BEGIN
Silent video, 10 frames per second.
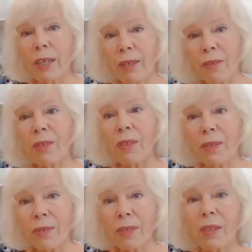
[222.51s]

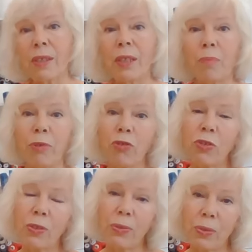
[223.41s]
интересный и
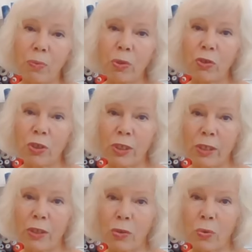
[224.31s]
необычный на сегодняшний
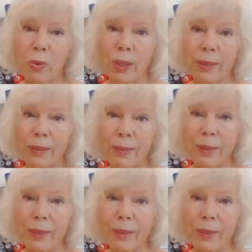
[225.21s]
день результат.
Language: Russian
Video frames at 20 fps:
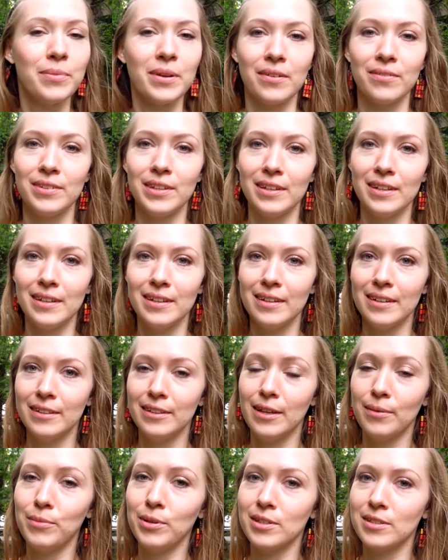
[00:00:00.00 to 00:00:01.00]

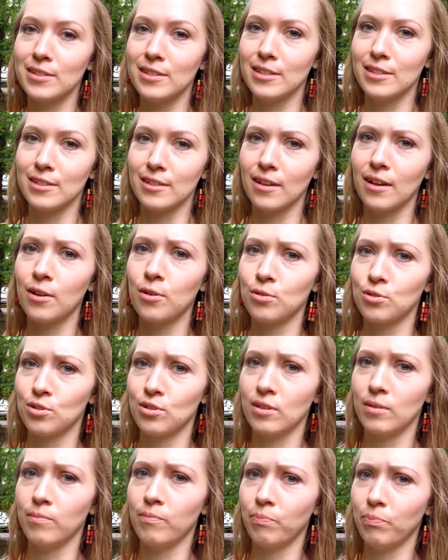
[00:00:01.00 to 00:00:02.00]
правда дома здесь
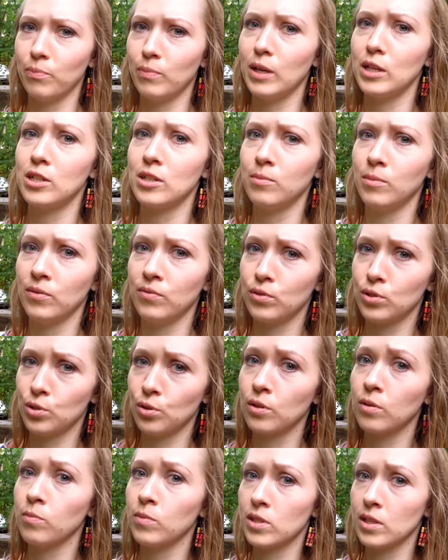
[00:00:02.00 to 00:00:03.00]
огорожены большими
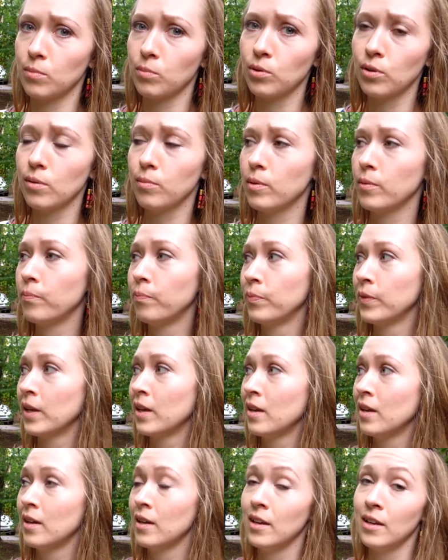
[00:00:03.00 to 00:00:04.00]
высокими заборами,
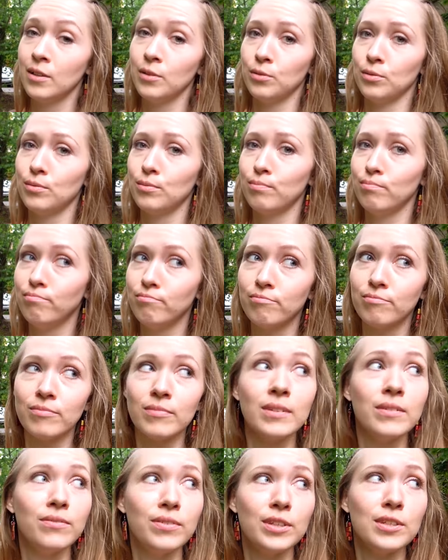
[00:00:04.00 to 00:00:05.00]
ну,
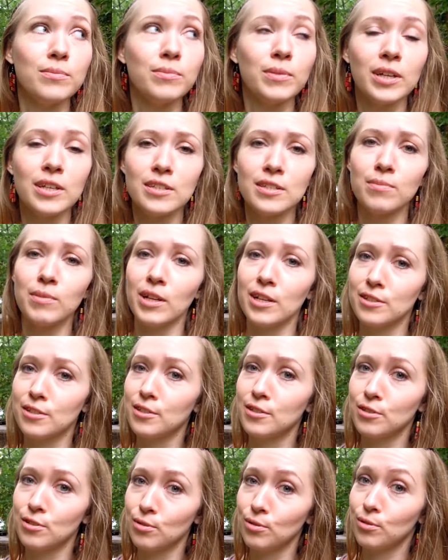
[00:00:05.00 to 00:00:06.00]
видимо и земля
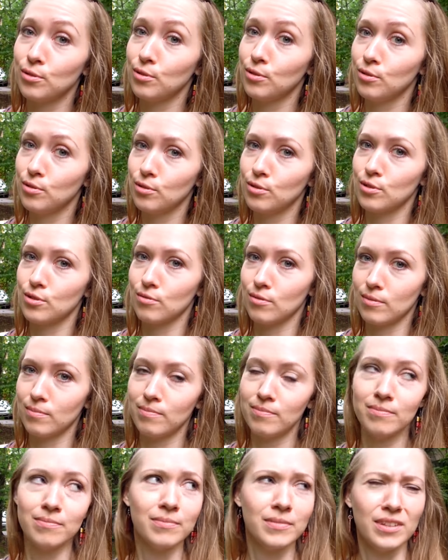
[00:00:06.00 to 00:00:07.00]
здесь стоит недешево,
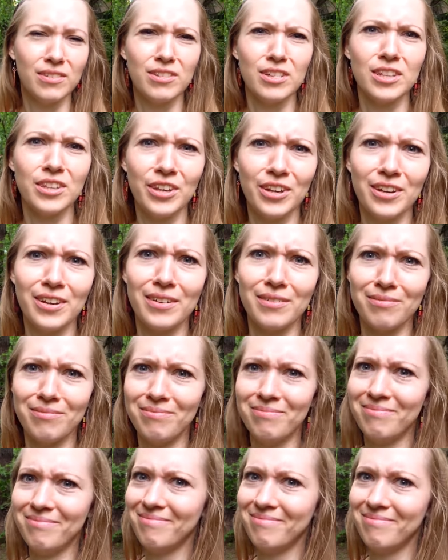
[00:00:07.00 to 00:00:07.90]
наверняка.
END
**WORK TASK:** Whenever the string "frames" turns up in a line of the data, copy that line.

**WRITTEN RESPONSE:**
Silent video, 10 frames per second.
Video frames at 20 fps:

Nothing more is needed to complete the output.